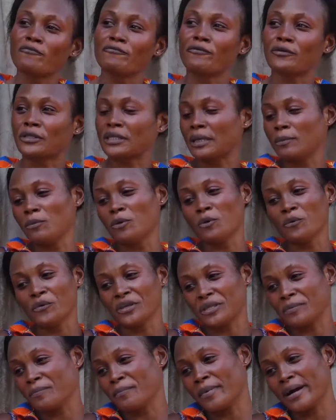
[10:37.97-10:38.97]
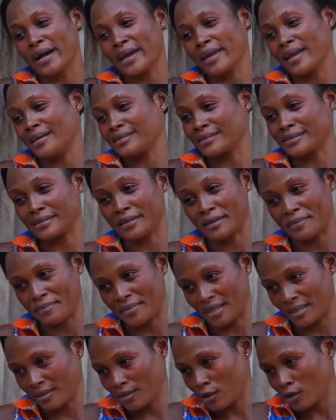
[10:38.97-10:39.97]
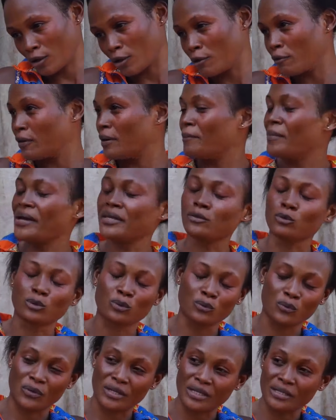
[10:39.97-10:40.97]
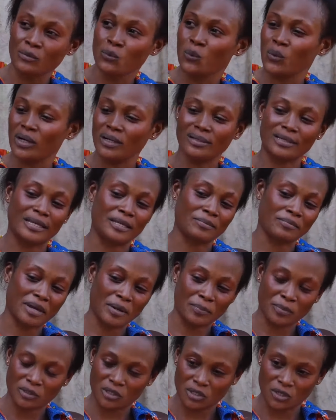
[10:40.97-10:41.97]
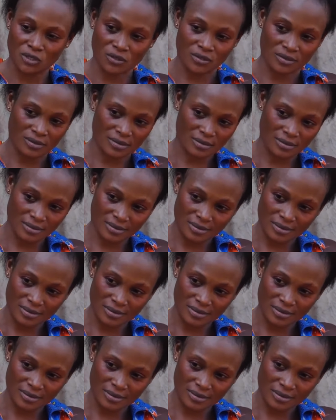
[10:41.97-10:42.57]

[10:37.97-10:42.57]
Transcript: comfortable with my assignment, or am I not doing well in position?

_ _ _ _

> _About this exercise_
Your answer must be exactly the lines from the one with "[10:39.97-10:40.97]" through the last line of the entries, both included, with no pictures; please add nothing else.

> _Your response_
[10:39.97-10:40.97]
[10:40.97-10:41.97]
[10:41.97-10:42.57]

[10:37.97-10:42.57]
Transcript: comfortable with my assignment, or am I not doing well in position?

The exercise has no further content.